Two Ruk Info - Keputusan pemerintah kembali menaikan harga bahan bakar minyak (BBM) sebagai bukti tak adanya konsep manajemen pengelolaan ekonomi yang baik. Bahkan, Enny Sri Hartati Direktur Eksekutif Institute Development of Economics and Finance (Indef) mengeritik manejemen yang diterapkan pemerintah itu sama saja seperti manajemen warung kopi.
Menurut Enny, kebijakan penghapusan subsidi BBM membuat harga BBM dilempar ke harga pasar. Akibatnya, harga BBM naik-turun dengan mudah karena mengacu harga minyak dunia yang berfluktuasi. Apalagi kata dia, pengelolaan negara yang dilakukan pemerintah tak memiliki konsep yang jelas.

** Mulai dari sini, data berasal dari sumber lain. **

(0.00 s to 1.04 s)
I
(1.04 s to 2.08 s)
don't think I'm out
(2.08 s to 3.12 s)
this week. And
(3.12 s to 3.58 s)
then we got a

Dia menjelaskan, gaya pemerintah mengelola negara, terutama ekonomi saat ini, cenderung reaktif dan hanya berorientasi jangka pendek. Salah satu kebijakan yang dinilai Enny reaktif adalah penghapusan subsidi BBM.

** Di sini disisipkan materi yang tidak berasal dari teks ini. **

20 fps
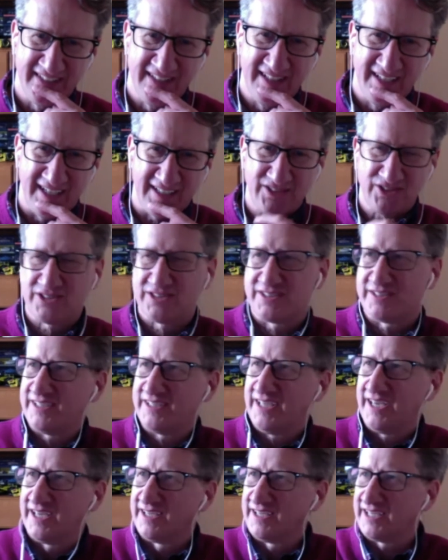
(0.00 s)

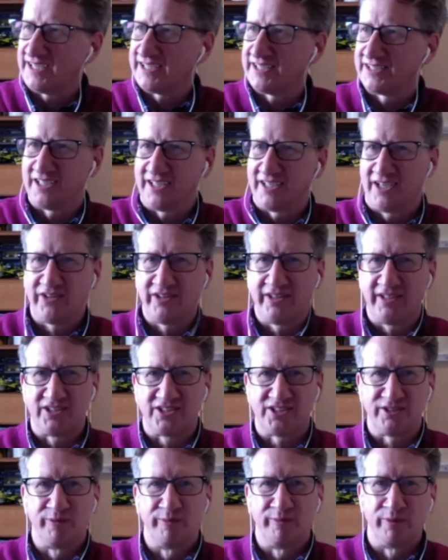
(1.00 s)
Like I say, I think it's
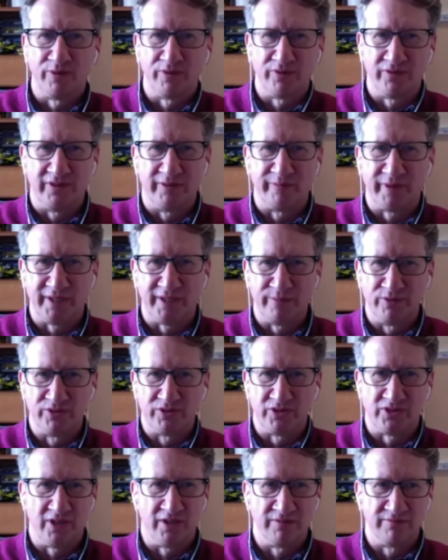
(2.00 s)
so important that people
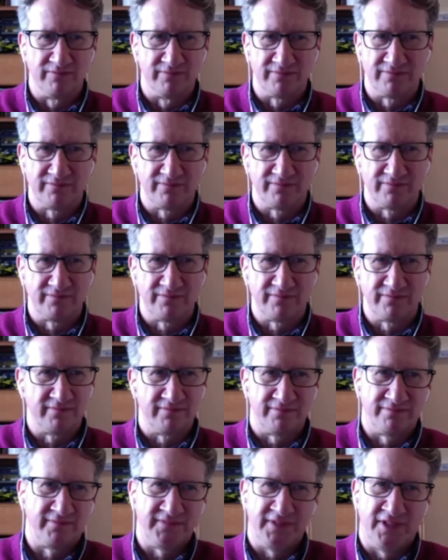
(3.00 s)
just don't,
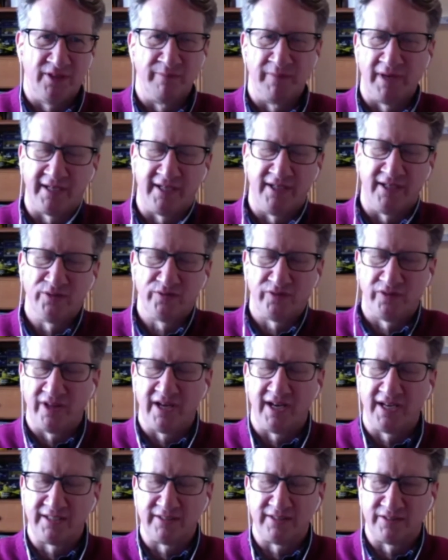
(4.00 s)
make enough of
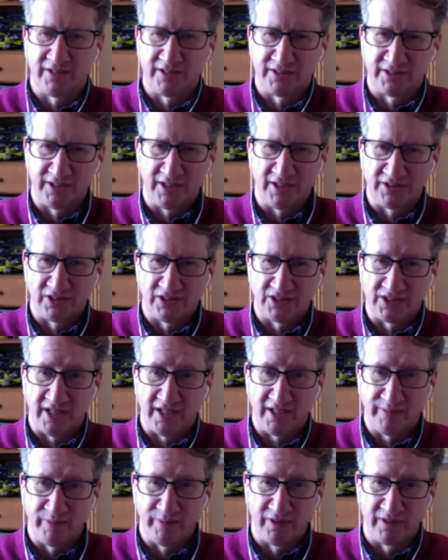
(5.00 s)
that as a
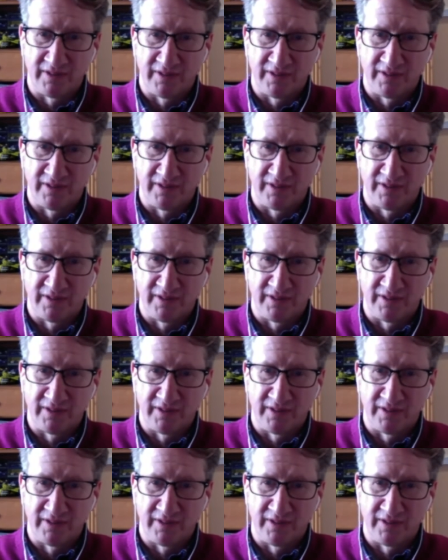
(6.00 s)
statement.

Bahkan, Enny menyebut pemerintah tak memiliki perencanaan kebijakan yang baik. Hal itu yang dinilai Enny sama dengan cara mengelola ala warkop yang terbilang sederhana.
Pemerintah melakukan penyesuaian harga bahan bakar minyak (BBM) jenis solar dan premium untuk Wilayah Penugasan luar Pulau Jawa, Pulau Madura, dan Pulau Bali (Jamali), naik masing-masing Rp 500 per liter dari harga lama.

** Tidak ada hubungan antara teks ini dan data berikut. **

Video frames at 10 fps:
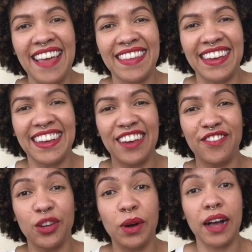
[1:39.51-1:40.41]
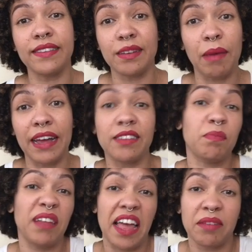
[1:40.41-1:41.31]
and they give you a customized
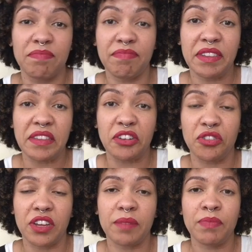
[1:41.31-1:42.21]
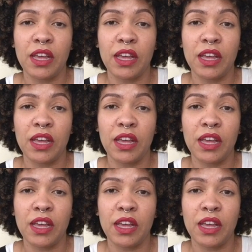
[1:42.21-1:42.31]
plan, essentially.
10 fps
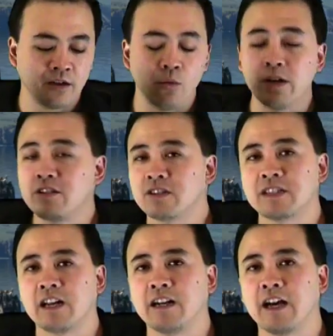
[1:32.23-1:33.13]
Once you
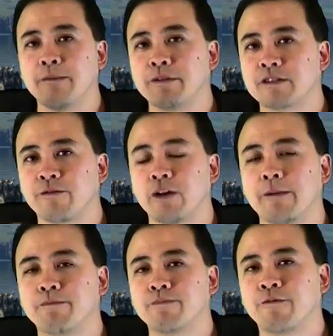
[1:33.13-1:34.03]
set it up, it's an
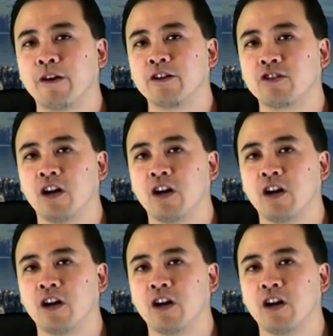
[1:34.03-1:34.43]
upfront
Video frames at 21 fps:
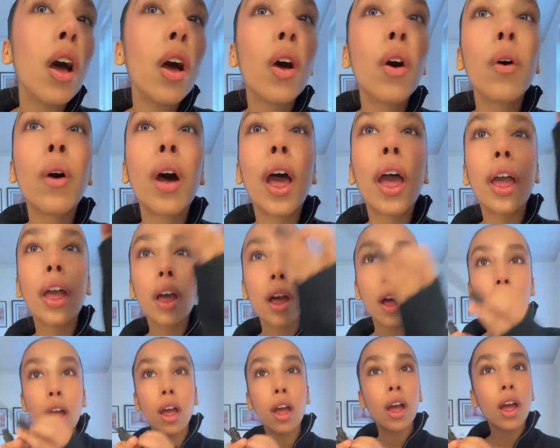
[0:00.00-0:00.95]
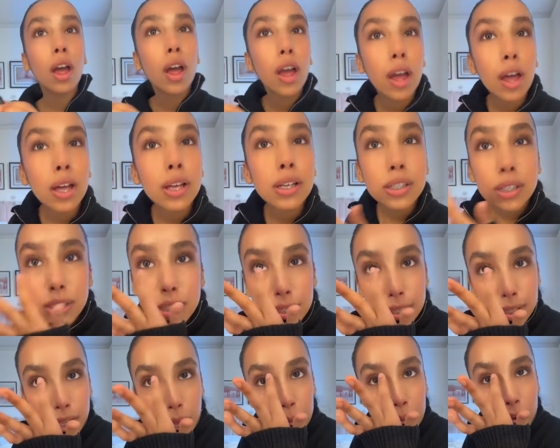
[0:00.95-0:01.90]
All right.
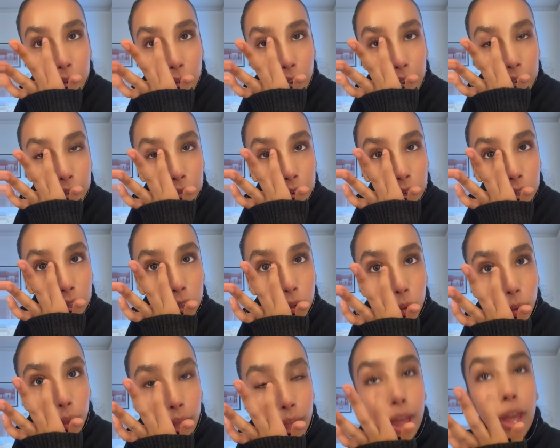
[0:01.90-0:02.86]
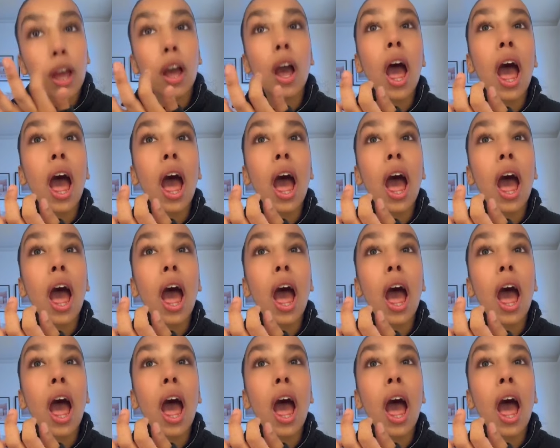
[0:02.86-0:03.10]
Separate real quick.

"Karena dengan menghapus subsidi kan artinya tidak memperhitungkan secara komprehensif. Kita setuju pengurangan subsidi tapi kan kalau seperti ini tidak rasional," kata dia.
Pelaksana Direktur Jenderal Minyak dan Gas Bumi, Kementerian Energi dan Sumber Daya Mineral (ESDM), IGN Wiratmaja Puja mengatakan, harga solar naik menjadi Rp 6.900 per liter dari Rp 6.400 per liter. Sementara itu, harga bensin Premium RON 88 naik menjadi Rp 7.300 per liter dari harga Rp 6.800 per liter. (Baca: Di Luar Jawa, Madura, dan Bali, Harga Premium Jadi Rp 7.300 Per Liter, Solar Rp 6.900)
Wira menuturkan, keputusan tersebut diambil terutama atas dinamika dan perkembangan harga minyak dunia dan akan berlaku pada Sabtu (28/3/2015) mulai pukul 00.00 WIB.
Adapun untuk wilayah Jawa, Madura dan Bali, harga BBM jenis premium naik menjadi Rp 7.400 per liter dari harga awal Rp 6.900 per liter. Harga solar di Jamali sama dengan yang ditetapkan di luar Jamali, yaitu Rp 6.900 per liter.